- [DATA RECORDS]:
******************************

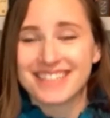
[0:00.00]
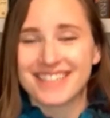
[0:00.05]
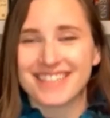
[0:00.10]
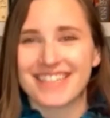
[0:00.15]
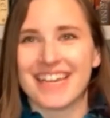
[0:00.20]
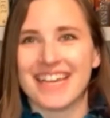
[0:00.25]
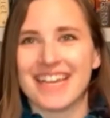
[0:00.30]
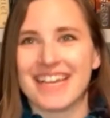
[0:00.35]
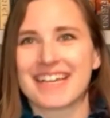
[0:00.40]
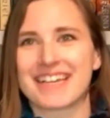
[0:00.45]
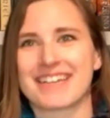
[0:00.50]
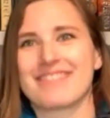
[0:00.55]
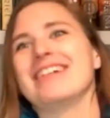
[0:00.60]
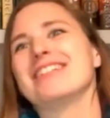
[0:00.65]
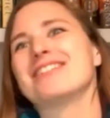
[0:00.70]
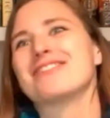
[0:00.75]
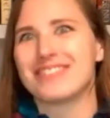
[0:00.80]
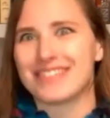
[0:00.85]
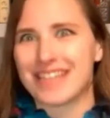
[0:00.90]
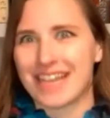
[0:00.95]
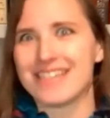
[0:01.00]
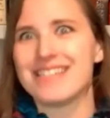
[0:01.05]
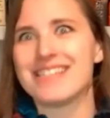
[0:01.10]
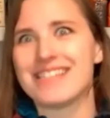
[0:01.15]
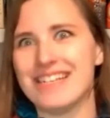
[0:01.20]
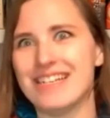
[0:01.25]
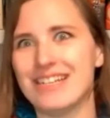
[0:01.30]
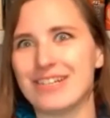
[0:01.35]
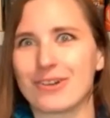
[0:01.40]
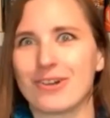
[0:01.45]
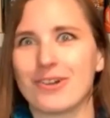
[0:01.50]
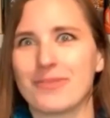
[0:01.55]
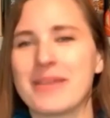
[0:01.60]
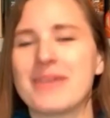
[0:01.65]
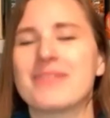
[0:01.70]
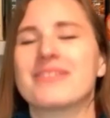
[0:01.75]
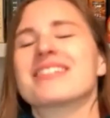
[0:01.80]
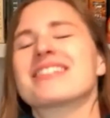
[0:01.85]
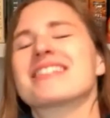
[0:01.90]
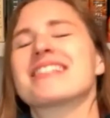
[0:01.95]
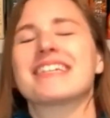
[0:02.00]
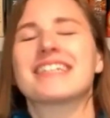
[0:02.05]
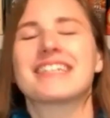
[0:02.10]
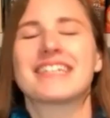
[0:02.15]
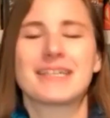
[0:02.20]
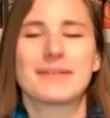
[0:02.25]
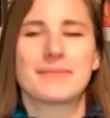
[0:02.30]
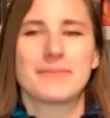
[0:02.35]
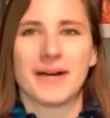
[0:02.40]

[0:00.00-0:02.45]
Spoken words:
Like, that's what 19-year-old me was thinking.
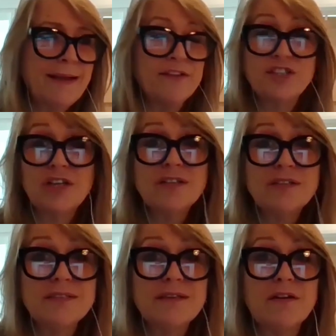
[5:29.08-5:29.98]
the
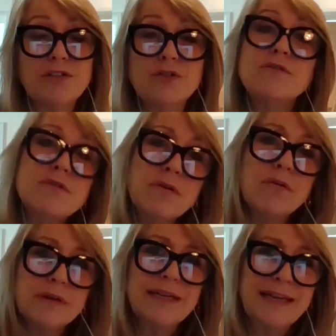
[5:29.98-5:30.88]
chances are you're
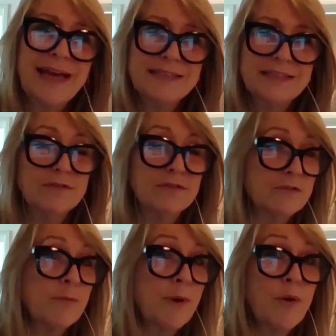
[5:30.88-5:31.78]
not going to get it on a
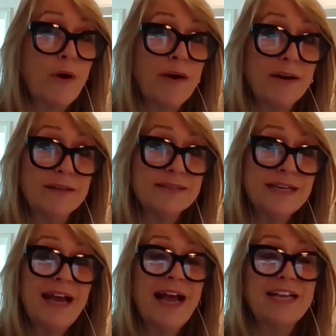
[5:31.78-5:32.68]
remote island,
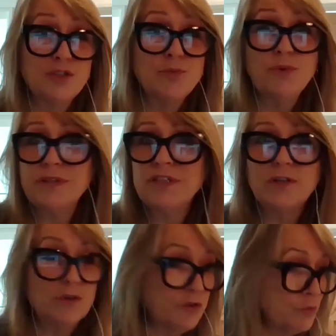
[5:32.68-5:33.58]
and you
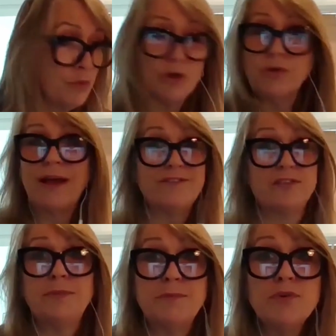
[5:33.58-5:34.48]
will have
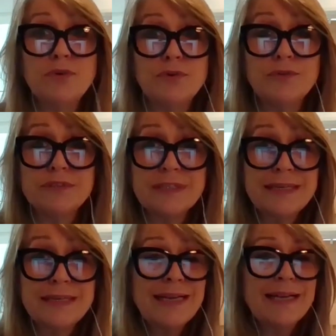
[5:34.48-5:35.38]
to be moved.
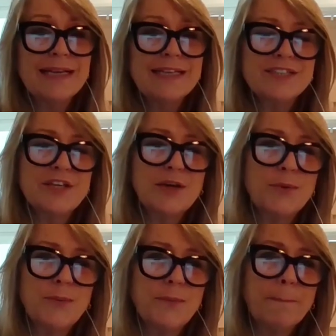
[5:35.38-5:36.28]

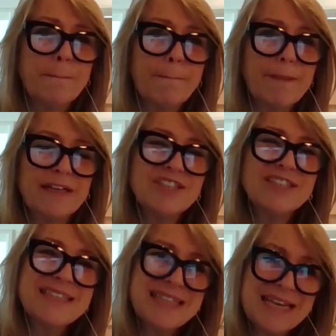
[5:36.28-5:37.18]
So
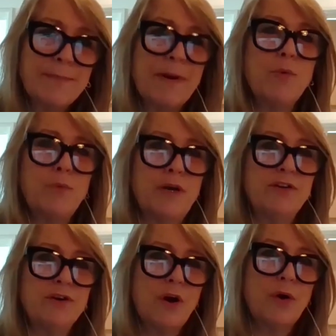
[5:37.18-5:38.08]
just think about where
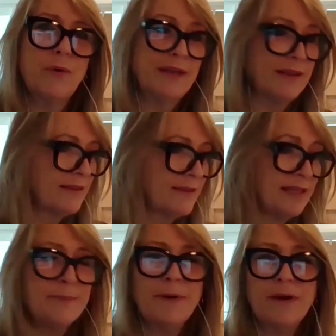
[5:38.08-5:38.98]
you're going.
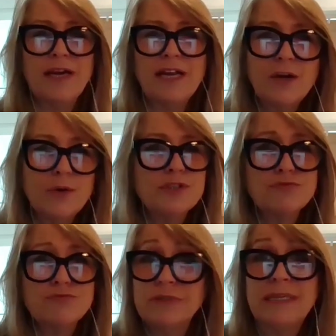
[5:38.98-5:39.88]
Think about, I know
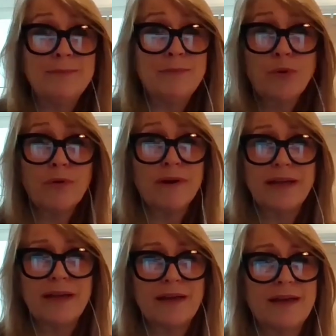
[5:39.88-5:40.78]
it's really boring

******************************

- [ASSIGNMENT]: Give the data back exactly, omitting all pictures.

- [REPLY TO THE EXERCISE]:
[0:00.00]
[0:00.05]
[0:00.10]
[0:00.15]
[0:00.20]
[0:00.25]
[0:00.30]
[0:00.35]
[0:00.40]
[0:00.45]
[0:00.50]
[0:00.55]
[0:00.60]
[0:00.65]
[0:00.70]
[0:00.75]
[0:00.80]
[0:00.85]
[0:00.90]
[0:00.95]
[0:01.00]
[0:01.05]
[0:01.10]
[0:01.15]
[0:01.20]
[0:01.25]
[0:01.30]
[0:01.35]
[0:01.40]
[0:01.45]
[0:01.50]
[0:01.55]
[0:01.60]
[0:01.65]
[0:01.70]
[0:01.75]
[0:01.80]
[0:01.85]
[0:01.90]
[0:01.95]
[0:02.00]
[0:02.05]
[0:02.10]
[0:02.15]
[0:02.20]
[0:02.25]
[0:02.30]
[0:02.35]
[0:02.40]

[0:00.00-0:02.45]
Spoken words:
Like, that's what 19-year-old me was thinking.
[5:29.08-5:29.98]
the
[5:29.98-5:30.88]
chances are you're
[5:30.88-5:31.78]
not going to get it on a
[5:31.78-5:32.68]
remote island,
[5:32.68-5:33.58]
and you
[5:33.58-5:34.48]
will have
[5:34.48-5:35.38]
to be moved.
[5:35.38-5:36.28]

[5:36.28-5:37.18]
So
[5:37.18-5:38.08]
just think about where
[5:38.08-5:38.98]
you're going.
[5:38.98-5:39.88]
Think about, I know
[5:39.88-5:40.78]
it's really boring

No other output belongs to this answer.